PROMPT: Transcribe all the records exactly and omit any images they hold.

[Saved entries]

Start of Block

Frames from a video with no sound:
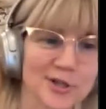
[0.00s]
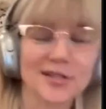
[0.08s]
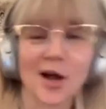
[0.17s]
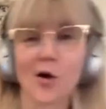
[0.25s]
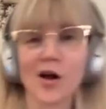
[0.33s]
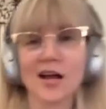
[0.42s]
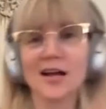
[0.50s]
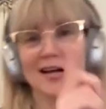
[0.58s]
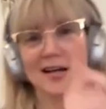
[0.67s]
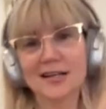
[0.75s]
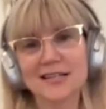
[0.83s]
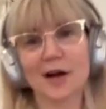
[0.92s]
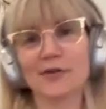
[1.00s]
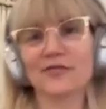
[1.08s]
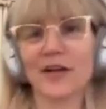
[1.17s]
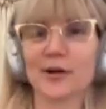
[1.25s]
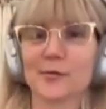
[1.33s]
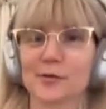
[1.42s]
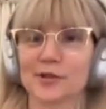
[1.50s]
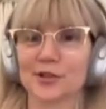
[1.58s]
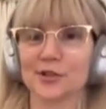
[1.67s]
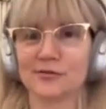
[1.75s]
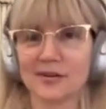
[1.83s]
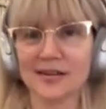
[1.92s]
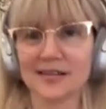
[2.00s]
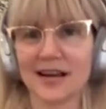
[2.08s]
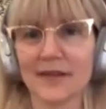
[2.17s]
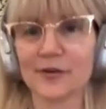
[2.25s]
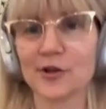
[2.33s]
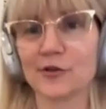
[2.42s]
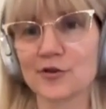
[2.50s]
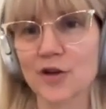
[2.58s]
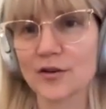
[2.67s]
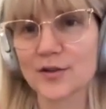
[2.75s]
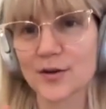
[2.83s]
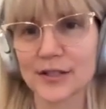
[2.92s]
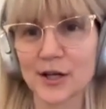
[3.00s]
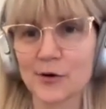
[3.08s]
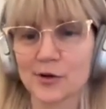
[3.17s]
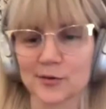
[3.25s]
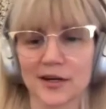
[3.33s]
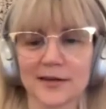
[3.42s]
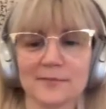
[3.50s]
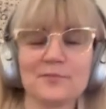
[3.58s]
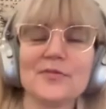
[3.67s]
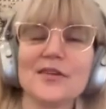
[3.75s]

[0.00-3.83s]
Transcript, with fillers: So Darth Vader balloon, never knew. There's also a Yoda one.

End of Block

RESULT FOR THIS EXERCISE:
Frames from a video with no sound:
[0.00s]
[0.08s]
[0.17s]
[0.25s]
[0.33s]
[0.42s]
[0.50s]
[0.58s]
[0.67s]
[0.75s]
[0.83s]
[0.92s]
[1.00s]
[1.08s]
[1.17s]
[1.25s]
[1.33s]
[1.42s]
[1.50s]
[1.58s]
[1.67s]
[1.75s]
[1.83s]
[1.92s]
[2.00s]
[2.08s]
[2.17s]
[2.25s]
[2.33s]
[2.42s]
[2.50s]
[2.58s]
[2.67s]
[2.75s]
[2.83s]
[2.92s]
[3.00s]
[3.08s]
[3.17s]
[3.25s]
[3.33s]
[3.42s]
[3.50s]
[3.58s]
[3.67s]
[3.75s]

[0.00-3.83s]
Transcript, with fillers: So Darth Vader balloon, never knew. There's also a Yoda one.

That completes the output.